Problem to solve
Every entry should be repeated exactly as written.
---+---
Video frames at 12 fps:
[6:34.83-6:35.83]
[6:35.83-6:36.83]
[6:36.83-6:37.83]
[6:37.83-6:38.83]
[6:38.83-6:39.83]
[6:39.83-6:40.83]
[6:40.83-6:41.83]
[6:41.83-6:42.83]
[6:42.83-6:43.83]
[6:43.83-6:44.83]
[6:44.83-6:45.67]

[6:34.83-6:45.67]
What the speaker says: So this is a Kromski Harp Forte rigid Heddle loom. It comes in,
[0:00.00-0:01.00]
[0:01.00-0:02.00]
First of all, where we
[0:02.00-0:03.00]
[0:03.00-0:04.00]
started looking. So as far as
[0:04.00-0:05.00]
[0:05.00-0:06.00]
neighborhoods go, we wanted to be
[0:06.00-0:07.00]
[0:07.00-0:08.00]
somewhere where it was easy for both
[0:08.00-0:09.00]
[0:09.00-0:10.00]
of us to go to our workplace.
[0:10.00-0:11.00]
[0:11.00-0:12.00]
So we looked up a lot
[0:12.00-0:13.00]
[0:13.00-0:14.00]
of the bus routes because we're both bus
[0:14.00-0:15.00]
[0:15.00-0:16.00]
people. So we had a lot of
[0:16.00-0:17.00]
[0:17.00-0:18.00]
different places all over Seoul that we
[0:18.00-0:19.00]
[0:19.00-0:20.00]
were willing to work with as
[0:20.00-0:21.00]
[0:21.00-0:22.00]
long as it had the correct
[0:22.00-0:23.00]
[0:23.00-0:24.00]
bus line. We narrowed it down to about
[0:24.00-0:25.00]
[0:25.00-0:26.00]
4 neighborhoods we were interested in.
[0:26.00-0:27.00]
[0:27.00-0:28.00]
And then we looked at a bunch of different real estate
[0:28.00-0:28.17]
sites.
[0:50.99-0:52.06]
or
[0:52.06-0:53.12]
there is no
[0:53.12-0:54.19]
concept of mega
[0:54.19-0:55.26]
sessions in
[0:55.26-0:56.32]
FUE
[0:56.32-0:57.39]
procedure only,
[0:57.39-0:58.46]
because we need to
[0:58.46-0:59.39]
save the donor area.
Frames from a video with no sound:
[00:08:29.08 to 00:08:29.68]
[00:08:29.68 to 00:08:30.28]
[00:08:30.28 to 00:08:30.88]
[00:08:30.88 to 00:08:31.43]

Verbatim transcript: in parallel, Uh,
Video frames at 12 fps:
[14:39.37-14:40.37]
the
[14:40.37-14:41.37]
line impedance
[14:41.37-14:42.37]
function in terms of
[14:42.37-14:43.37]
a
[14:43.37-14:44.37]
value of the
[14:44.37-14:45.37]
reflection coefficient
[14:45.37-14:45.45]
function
---+---
Result for this task
Video frames at 12 fps:
[6:34.83-6:35.83]
[6:35.83-6:36.83]
[6:36.83-6:37.83]
[6:37.83-6:38.83]
[6:38.83-6:39.83]
[6:39.83-6:40.83]
[6:40.83-6:41.83]
[6:41.83-6:42.83]
[6:42.83-6:43.83]
[6:43.83-6:44.83]
[6:44.83-6:45.67]

[6:34.83-6:45.67]
What the speaker says: So this is a Kromski Harp Forte rigid Heddle loom. It comes in,
[0:00.00-0:01.00]
[0:01.00-0:02.00]
First of all, where we
[0:02.00-0:03.00]
[0:03.00-0:04.00]
started looking. So as far as
[0:04.00-0:05.00]
[0:05.00-0:06.00]
neighborhoods go, we wanted to be
[0:06.00-0:07.00]
[0:07.00-0:08.00]
somewhere where it was easy for both
[0:08.00-0:09.00]
[0:09.00-0:10.00]
of us to go to our workplace.
[0:10.00-0:11.00]
[0:11.00-0:12.00]
So we looked up a lot
[0:12.00-0:13.00]
[0:13.00-0:14.00]
of the bus routes because we're both bus
[0:14.00-0:15.00]
[0:15.00-0:16.00]
people. So we had a lot of
[0:16.00-0:17.00]
[0:17.00-0:18.00]
different places all over Seoul that we
[0:18.00-0:19.00]
[0:19.00-0:20.00]
were willing to work with as
[0:20.00-0:21.00]
[0:21.00-0:22.00]
long as it had the correct
[0:22.00-0:23.00]
[0:23.00-0:24.00]
bus line. We narrowed it down to about
[0:24.00-0:25.00]
[0:25.00-0:26.00]
4 neighborhoods we were interested in.
[0:26.00-0:27.00]
[0:27.00-0:28.00]
And then we looked at a bunch of different real estate
[0:28.00-0:28.17]
sites.
[0:50.99-0:52.06]
or
[0:52.06-0:53.12]
there is no
[0:53.12-0:54.19]
concept of mega
[0:54.19-0:55.26]
sessions in
[0:55.26-0:56.32]
FUE
[0:56.32-0:57.39]
procedure only,
[0:57.39-0:58.46]
because we need to
[0:58.46-0:59.39]
save the donor area.
Frames from a video with no sound:
[00:08:29.08 to 00:08:29.68]
[00:08:29.68 to 00:08:30.28]
[00:08:30.28 to 00:08:30.88]
[00:08:30.88 to 00:08:31.43]

Verbatim transcript: in parallel, Uh,
Video frames at 12 fps:
[14:39.37-14:40.37]
the
[14:40.37-14:41.37]
line impedance
[14:41.37-14:42.37]
function in terms of
[14:42.37-14:43.37]
a
[14:43.37-14:44.37]
value of the
[14:44.37-14:45.37]
reflection coefficient
[14:45.37-14:45.45]
function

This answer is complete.